Jason Roberts, CEO of Pension Resource Institute and
managing partner at Roberts Elliott LLP, told PLANADVISER that some in
the industry thought the DOL had essentially created a rule through Field
Assistance Bulletin 2012-02. The revised FAB seems to provide some relief for
plan fiduciaries concerned about the original guidance.
“While the original FAB 2012-02 would essentially
have created new law—imposing unreasonable requirements on employers that
provide mutual fund windows and brokerage windows as investment options in
their 401(k) plans—the revised FAB … takes a much more practical approach,”
said Lynn Dudley, American Benefits Council senior vice president of policy, in
a statement.
American Benefits Council said the revised FAB
eliminates several significant fiduciary requirements that were not provided
under current law but had been included under question 30 of the FAB as
originally drafted—including requirements that a plan must have “a manageable
number of investment alternatives,” monitor for “significant investment through
a brokerage window” and provide participant disclosures for any investment
selected through a brokerage window by at least 1% of participants to qualify
for the safe harbor test.
“In the short term, this [revised FAB] certainly addresses the issues the
Department of Labor created,” said Bradford Campbell, counsel, Drinker Biddle
& Reath LLP’s Employee Benefits & Executive Compensation Practice
Group, and EBSA’s former assistant secretary of labor. “They stopped trying to
write regulatory language into a guidance document.”
However, Campbell said he is still concerned about
one sentence in the revised FAB: “Nonetheless, in the case of a 401(k) or other
individual account plan covered under the regulation, a plan fiduciary's
failure to designate investment alternatives, for example, to avoid investment
disclosures under the regulation, raises questions under ERISA section 404(a)'s
general statutory fiduciary duties of prudence and loyalty" (see "DOL
Issues Clarification to Participant Fee Disclosure Guidance").
This sentence suggests that an entire plan
design—a brokerage window-only design—may not be appropriate according to the
DOL, Campbell said. He added that the original regulation did not require a
plan to have a certain number of designated investment alternatives (DIAs), but
the FAB suggests that if a plan does not, it raises fiduciary questions.

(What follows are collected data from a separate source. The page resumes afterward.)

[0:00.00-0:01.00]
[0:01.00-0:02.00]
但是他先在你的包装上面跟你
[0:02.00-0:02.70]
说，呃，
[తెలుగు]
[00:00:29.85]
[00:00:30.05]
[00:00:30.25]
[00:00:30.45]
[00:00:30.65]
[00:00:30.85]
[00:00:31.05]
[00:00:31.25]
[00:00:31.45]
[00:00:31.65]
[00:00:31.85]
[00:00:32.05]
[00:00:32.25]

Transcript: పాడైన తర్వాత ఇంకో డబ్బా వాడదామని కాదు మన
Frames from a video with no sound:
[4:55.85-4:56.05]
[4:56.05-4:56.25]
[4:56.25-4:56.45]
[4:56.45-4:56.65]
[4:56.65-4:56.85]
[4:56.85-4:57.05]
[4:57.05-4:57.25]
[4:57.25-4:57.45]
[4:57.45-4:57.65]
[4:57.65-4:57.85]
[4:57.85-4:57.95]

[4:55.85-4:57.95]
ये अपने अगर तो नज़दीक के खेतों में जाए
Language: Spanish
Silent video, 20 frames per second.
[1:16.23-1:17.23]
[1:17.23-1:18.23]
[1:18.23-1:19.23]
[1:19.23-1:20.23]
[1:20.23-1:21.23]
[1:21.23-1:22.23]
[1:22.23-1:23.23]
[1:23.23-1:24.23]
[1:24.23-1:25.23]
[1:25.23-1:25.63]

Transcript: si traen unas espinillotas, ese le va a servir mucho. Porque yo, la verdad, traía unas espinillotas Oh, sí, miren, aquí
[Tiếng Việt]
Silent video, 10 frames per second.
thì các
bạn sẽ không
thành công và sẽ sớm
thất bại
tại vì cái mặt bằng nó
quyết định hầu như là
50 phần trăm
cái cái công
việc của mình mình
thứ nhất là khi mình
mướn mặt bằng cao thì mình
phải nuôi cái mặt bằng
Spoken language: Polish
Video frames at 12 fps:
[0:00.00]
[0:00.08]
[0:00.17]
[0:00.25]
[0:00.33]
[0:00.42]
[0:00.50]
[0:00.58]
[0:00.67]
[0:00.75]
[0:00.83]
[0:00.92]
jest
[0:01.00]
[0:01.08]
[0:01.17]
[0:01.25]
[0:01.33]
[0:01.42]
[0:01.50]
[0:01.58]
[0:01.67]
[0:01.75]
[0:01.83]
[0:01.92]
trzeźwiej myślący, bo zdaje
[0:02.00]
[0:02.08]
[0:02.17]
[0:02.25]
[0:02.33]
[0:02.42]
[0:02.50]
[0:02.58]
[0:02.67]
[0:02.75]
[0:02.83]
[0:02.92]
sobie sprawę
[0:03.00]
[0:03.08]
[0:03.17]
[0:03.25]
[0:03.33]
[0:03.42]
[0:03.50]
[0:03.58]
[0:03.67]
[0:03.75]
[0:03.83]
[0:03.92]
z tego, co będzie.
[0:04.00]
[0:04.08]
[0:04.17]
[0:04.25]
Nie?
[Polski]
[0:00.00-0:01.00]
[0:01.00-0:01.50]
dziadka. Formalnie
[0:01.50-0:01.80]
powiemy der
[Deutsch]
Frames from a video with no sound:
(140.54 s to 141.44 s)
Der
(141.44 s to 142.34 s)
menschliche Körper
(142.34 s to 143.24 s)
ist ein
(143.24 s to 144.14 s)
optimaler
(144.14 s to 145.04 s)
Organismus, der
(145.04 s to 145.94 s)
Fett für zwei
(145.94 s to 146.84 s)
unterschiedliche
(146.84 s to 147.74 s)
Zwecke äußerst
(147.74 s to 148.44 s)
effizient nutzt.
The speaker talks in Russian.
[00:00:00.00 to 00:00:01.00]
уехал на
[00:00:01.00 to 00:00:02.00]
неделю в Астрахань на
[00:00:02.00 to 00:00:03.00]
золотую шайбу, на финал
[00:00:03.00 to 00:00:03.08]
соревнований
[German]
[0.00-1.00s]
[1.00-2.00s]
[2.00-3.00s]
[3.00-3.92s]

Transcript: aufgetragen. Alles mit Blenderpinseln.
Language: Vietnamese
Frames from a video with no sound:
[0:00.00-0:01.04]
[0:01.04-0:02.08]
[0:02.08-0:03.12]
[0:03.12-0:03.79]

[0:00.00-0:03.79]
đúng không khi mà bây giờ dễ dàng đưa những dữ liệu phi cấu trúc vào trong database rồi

“With respect to a plan that has a robust menu and
a brokerage window, I don’t think anything has changed,” he said, but brokerage
window-only plans could run into trouble in the future. This may be DOL’s
“warning shot,” he noted.
Roberts agrees that the DOL may be more closely
monitoring these types of plans. “It tells me they’re going to look into the
decisions made around those options,” he said.